Never mind the quality, feel the drama.
On Friday night, the Daily Mirror had reported that José Mourinho was set to be sacked no matter what the result of Manchester United's match against Newcastle on Saturday. That United's board had apparently decided that what happened against Newcastle wouldn't matter made a certain kind of sense. Few people expected much from the match, let alone that it would turn out to be one of the most memorable games of the season.
And yet: “in football, results fix almost everything.” Such was Juan Mata’s verdict on a 3-2 win that demonstrated to the board that pushing ahead with the decision to fire Mourinho would be fraught with political complications.
The team had responded to the whirl of intrigue surrounding their manager by making their worst-ever start to a Premier League game at Old Trafford, conceding twice in the opening 10 minutes to a team that had scored four goals in 630 league minutes up to that point.
The Newcastle fans gleefully sang the name of his old rival Rafael Benitez. If this was to be Mourinho’s last game in charge it was proving a memorable one.
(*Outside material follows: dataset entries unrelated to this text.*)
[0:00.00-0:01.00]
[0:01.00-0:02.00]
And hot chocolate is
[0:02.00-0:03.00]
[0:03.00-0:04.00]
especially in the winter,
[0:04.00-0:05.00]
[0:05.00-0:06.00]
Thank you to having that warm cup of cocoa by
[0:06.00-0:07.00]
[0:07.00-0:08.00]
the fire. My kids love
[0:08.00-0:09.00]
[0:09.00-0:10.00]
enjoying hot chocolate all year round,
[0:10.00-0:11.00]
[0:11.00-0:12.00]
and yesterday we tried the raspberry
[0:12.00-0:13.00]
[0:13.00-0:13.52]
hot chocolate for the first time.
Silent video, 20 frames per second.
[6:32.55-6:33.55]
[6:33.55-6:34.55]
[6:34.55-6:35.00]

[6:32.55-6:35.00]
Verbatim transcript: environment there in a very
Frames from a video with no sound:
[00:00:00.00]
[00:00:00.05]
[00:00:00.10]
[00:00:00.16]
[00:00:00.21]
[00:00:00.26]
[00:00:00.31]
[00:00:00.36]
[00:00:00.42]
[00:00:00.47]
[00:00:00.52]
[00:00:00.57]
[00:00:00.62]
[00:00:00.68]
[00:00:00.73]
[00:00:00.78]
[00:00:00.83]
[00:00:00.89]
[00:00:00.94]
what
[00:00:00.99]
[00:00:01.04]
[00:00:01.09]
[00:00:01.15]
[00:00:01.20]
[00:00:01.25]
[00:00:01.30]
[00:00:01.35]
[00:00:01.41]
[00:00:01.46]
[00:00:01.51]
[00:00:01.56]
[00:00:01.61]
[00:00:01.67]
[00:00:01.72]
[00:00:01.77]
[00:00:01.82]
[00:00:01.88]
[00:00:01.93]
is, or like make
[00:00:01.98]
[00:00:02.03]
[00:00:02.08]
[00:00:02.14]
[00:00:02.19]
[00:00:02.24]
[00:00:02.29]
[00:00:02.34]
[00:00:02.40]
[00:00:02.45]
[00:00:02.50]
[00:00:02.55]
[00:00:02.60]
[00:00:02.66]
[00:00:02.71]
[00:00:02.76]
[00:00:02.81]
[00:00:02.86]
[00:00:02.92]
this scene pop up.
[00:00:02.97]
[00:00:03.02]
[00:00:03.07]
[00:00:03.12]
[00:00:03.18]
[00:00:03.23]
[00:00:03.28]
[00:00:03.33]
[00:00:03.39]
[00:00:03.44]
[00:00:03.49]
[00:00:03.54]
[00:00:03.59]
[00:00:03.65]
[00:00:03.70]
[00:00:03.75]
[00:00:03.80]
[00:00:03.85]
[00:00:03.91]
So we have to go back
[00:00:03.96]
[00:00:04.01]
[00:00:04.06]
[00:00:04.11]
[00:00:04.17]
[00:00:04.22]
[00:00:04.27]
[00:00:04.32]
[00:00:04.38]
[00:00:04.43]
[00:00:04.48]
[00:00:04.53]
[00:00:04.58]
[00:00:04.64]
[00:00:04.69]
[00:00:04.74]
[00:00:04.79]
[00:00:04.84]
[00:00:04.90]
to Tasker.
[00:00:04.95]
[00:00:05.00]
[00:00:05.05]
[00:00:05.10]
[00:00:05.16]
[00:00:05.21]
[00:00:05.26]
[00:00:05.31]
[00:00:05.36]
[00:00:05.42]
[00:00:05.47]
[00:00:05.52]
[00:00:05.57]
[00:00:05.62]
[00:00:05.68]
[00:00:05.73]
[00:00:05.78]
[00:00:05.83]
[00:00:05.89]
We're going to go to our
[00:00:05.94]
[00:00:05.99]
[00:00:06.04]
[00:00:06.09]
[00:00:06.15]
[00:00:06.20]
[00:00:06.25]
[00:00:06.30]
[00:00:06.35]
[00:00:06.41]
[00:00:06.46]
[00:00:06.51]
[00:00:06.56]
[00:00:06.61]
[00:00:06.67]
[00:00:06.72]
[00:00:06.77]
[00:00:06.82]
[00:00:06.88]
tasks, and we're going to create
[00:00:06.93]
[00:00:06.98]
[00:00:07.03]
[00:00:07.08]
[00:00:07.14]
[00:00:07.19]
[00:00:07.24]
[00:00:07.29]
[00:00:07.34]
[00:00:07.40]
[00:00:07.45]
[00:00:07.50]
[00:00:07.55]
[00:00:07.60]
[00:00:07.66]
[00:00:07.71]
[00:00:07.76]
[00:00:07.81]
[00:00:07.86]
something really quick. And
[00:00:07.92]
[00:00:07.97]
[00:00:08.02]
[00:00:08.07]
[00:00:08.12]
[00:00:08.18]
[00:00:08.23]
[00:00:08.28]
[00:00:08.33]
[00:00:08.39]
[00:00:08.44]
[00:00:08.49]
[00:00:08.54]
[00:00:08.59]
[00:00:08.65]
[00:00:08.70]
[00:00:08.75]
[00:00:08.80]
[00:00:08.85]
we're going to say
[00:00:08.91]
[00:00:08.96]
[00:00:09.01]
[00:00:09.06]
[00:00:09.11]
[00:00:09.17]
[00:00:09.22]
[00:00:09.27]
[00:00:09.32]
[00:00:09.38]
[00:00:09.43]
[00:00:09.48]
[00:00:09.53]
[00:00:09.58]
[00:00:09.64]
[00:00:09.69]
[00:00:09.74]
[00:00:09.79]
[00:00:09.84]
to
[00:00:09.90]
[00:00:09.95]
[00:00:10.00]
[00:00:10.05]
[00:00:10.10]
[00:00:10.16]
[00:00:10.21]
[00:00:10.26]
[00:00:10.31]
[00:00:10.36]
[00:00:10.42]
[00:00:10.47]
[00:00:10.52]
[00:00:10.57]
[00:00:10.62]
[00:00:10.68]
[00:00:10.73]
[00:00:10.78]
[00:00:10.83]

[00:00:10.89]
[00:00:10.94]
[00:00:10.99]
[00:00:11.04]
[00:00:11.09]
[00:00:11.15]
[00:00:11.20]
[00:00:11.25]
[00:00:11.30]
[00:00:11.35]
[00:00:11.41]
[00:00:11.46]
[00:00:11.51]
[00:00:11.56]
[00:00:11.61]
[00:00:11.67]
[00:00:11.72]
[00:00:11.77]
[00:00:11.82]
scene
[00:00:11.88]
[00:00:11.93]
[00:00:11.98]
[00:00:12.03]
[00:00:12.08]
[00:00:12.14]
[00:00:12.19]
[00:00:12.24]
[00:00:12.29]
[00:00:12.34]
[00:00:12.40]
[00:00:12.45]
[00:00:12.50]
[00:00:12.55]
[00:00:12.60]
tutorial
But the most noteworthy development of the first half occurred not on the pitch but in the stands. United’s supporters, witnessing a performance of cringeworthy incompetence, might have been expected to turn on the manager. Instead they sang their support for him: “José’s right, the board are shite”.
It was becoming an uncomfortable afternoon for Ed Woodward, the man who had reportedly decided that Mourinho's time was up. Woodward has sacked two managers before in his five years as United's executive vice-chairman, but neither David Moyes nor Louis van Gaal had ever made him out to be part of the problem, at least while they were still working at the club.
In Mourinho he is dealing with a different kind of operator, a master propagandist who has managed to persuade many of the fans that no manager could reasonably be expected to do better in the meagre circumstances in which Woodward has forced him to work. The fact that since Mourinho arrived, Woodward has provided him with the biggest wage bill and the second-largest investment on transfers in English football is irrelevant.
Mourinho understands that feelings invariably get the better of facts, and it has helped that he has been able to tap into a latent reservoir of resentment towards Woodward and the Glazer ownership he represents.
Commercial leaders
The Glazer regime remains rightly unpopular; it is difficult for anyone to make a persuasive case that United have gained anything by paying so dearly for the privilege of being owned by the American family.
You could point to the club's phenomenal revenue growth since the takeover, but Manchester United had been commercial leaders in football long before the Glazers turned up; indeed it was this very quality that attracted them in the first place.
If Woodward and the board had indeed decided that Mourinho should be sacked, they would have watched the second half with mounting horror.
For the first few minutes of the half, with the substitute Marouane Fellaini competing for high balls up front and Paul Pogba moved back into a three-man defence, United looked as confused and farcical as at any point since the retirement of Alex Ferguson.
But then, unexpectedly, Pogba started to impose himself on the game. It became apparent that the improvised sweeper role suited him very well – he could receive possession unmarked, look up to get a picture of the game, and dribble forward to play telling passes. He ended up in the box to make crucial passes in the build-up to United’s equalising and winning goals.
Mourinho explained that the comeback was due to the “mentality, desire and commitment” of his players, but did not say why these qualities only kicked in after half-time, being entirely absent from United’s pitiful first-half showing.
He omitted to mention the most powerful psychological factor of all: sheer desperation. The prospect of losing to arguably the worst team in the league in front of a home crowd of more than 70,000 people has a powerful way of focusing the mind.
This is not the first time that the imminent threat of total humiliation has had a miraculous effect on United’s attacking game: their best result under Mourinho to date was the 2-3 win at Manchester City last season, another Pogba-inspired comeback from 2-0 down at half-time.
Take risks
It’s not that the players try harder when facing almost certain defeat, it’s that they take risks they would not otherwise take. They leave spaces at the back and push additional men into the box. In other words, they seem to be at their best when they are forced to discard Mourinho’s usual tactics.
Afterwards Mourinho spoke sadly about the wickedness at the heart of modern football, and in a Trump-like flourish painted himself as the victim of a “manhunt”. Drama is his element.
To see him move from camera to camera, repeating the same line about people blaming him if it rains in London, with the same wounded pout, was to be reminded of how hopelessly outgunned Woodward is in the battle for hearts and minds.
Woodward could go ahead and sack Mourinho this week, but he will find it more difficult to be rid of the image of the Mourinho-that-might-have-been, the proven serial winner of legend, who could and would have delivered the success United crave, if only the board had given him the tools to do the job.